The IAB __uspapi function applies to CCPA campaigns being run in your organization's CMP. Your organization can use these JavaScript commands to perform actions specific to your needs.
Note: At present, the IAB CCPA implementation supports one command, getUSPData. Click here to find more information about the CCPA API from the IAB.
__uspapi argument
The __uspapi function takes three arguments: the command, US privacy version and callback function:
Argument description
| Argument | Description |
| Command | The specific action your organization wishes to perform. |
| US Privacy Specification version | A callback function can be custom code defined by your organization to complete a task depending on the value of success and using the data in tcData. See below for more information. |
Note: Your organization could write a custom callback function that returns the contents in the uspData. The callback function has two arguments:
• uspData - a JSON object that contains the unencoded values of the string
• success - a boolean value (true/false) that informs if the command request was successful
The callback function should be called immediately and without any asynchronous logic. The callback shall be invoked only once per API call with this command.
A value of false will be passed as the value to the success argument to the callback when no uspData object could be returned.
__uspapi command & response
The __uspapi function currently provides one command, getUSPData.
The getUSPData command allows your organization to retrieve values of the uspString, an encoded 4 character string that describes the end-user's consent. The command also provides additional information such as if the CCPA applies to the end-user and more.
The API response is a JSON string with values for dateCreated, newUser, uspString and version.
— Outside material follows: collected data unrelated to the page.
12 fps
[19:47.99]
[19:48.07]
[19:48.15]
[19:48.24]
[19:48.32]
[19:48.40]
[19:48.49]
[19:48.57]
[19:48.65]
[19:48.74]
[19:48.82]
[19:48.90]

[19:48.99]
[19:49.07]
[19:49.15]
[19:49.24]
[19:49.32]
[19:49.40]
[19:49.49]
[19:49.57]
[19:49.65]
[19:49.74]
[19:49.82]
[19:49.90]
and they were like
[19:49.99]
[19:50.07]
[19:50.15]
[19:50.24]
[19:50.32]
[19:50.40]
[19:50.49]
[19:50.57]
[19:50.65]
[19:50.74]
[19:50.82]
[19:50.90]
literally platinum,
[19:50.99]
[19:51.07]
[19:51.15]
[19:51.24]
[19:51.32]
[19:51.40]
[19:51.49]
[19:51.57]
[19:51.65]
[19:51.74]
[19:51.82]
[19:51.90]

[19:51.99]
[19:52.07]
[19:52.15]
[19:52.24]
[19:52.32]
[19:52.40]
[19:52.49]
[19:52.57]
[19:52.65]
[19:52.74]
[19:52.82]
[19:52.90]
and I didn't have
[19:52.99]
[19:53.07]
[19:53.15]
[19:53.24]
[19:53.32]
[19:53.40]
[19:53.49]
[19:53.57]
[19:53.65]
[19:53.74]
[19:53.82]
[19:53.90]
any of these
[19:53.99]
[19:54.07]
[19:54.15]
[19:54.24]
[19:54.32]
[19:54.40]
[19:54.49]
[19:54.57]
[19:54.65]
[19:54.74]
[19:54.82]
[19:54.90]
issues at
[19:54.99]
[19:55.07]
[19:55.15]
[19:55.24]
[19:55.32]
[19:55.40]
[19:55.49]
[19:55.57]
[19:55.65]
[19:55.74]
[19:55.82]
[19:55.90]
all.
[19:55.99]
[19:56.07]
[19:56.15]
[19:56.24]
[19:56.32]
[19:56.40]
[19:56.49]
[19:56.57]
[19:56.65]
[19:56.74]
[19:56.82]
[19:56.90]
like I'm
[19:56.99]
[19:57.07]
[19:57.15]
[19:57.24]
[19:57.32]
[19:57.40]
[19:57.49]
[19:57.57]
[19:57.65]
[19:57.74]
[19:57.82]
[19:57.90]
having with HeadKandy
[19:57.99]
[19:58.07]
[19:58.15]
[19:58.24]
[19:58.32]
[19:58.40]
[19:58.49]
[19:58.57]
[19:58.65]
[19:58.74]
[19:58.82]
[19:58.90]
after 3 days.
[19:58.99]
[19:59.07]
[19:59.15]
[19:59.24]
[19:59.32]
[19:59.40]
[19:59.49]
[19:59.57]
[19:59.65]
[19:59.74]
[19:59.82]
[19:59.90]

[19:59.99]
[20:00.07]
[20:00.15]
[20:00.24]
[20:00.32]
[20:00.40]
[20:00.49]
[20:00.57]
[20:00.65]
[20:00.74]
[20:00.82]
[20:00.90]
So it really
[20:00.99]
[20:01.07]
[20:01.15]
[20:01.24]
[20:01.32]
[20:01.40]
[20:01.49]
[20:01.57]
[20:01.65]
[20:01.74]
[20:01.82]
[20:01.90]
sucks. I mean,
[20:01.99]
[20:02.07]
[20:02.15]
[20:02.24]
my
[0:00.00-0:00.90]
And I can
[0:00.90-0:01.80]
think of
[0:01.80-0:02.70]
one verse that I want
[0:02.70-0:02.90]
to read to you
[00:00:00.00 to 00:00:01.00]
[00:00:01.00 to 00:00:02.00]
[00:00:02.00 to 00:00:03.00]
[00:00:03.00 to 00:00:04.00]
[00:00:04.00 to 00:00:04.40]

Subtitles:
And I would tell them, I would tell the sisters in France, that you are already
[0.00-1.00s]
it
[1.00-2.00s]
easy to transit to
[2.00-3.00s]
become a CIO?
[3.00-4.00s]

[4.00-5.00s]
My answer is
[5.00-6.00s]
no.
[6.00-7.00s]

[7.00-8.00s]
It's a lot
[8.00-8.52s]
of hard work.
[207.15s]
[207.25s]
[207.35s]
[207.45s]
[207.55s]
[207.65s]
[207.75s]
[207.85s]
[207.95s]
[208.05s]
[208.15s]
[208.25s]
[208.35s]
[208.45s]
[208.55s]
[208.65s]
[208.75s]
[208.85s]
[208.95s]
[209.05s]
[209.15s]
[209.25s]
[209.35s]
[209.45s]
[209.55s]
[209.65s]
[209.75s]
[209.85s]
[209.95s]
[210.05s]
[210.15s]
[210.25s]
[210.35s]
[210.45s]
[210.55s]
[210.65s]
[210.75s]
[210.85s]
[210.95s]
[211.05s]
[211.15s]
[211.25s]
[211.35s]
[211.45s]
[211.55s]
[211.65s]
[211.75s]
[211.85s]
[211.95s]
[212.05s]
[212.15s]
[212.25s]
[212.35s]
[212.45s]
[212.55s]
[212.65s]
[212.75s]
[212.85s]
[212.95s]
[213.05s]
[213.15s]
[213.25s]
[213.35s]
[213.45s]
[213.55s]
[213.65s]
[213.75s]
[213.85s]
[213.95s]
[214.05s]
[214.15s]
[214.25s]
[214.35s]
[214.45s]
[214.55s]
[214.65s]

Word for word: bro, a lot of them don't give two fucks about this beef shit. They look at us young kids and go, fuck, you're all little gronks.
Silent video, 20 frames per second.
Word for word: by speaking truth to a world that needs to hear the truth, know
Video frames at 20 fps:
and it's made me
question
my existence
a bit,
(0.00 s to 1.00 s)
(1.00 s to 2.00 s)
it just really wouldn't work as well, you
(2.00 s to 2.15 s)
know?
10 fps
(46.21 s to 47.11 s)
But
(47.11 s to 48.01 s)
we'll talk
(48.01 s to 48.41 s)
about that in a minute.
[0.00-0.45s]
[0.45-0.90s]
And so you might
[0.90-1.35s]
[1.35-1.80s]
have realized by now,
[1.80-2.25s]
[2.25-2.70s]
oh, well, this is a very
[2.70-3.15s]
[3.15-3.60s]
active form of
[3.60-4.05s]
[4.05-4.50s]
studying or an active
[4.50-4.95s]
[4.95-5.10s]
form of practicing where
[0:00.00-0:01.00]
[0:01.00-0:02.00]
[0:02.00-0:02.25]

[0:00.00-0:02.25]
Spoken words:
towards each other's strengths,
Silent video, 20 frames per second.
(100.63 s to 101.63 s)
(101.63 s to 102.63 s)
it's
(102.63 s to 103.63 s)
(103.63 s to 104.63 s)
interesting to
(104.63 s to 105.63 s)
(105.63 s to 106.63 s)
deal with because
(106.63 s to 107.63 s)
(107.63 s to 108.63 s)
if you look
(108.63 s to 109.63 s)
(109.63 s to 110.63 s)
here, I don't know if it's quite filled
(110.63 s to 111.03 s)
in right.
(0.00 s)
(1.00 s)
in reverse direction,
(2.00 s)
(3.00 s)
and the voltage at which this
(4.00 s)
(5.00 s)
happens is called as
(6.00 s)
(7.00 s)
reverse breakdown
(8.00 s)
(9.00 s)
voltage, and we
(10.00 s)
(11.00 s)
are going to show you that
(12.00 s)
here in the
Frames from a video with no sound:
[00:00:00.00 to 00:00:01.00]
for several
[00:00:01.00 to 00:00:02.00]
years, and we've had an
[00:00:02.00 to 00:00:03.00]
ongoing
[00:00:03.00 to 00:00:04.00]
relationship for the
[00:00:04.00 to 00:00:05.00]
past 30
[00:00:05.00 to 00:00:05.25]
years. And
function usapi_callback(uspData, success) {
// your custom callback code can be included here
console.log(uspData, ' + ', success);
}
__uspapi('getUSPData', 1 , usapi_callback);// call the __uspapi() function from the browser console
__uspapi('getUSPData', 1 , function(uspData, success) {console.log(uspData, success);});
getUSPData response is a JSON string with these values:
| Parameter | Description |
dateCreated |
Date when JSON string was created |
gpcEnabled |
Click here for more information on Global Privacy Control (GPC).
|
newUser |
Is the end-user a first time visitor? |
uspString |
An encoded 4-character string describes the end-user consent. Click here for information on reading the uspString. |
version |
A number indicating the US Privacy spec version |
{version: 1, uspString: "1YNN", newUser: null, dateCreated: null}
dateCreated: null
gpcEnabled: false
newUser: false
uspString: "1YNN"
version: 1Read uspString
The uspString value in the JSON response is an encoded 4 character string that contains the following information:
uspString description
| Character position | Description | Expected values |
| First character | Specification version. Currently set to '1' |
'1' |
| Second character | Has explicit notice been provided and the opportunity to opt out of the sale of their data? | 'Y/N' |
| Third character | Has the end-user opted-out of the sale of his or her personal information? | 'Y/N' |
| Fourth character | Publisher is a signatory to the IAB Limited Service Provider Agreement (LSPA). | 'Y/N' |
Examples: Each character can be 'Y' for true, 'N' for false or '-' for not applicable to the end-user's current browsing situation.
If US Privacy does not apply to an end-user then the uspString value will be “1---”.
If 'Do Not Sell' applies and the end-user does not give consent then the uspString value will be “1YYY”.
If 'Do Not Sell' does not apply and the end-user gives consent then the uspString value will be “1YNY”.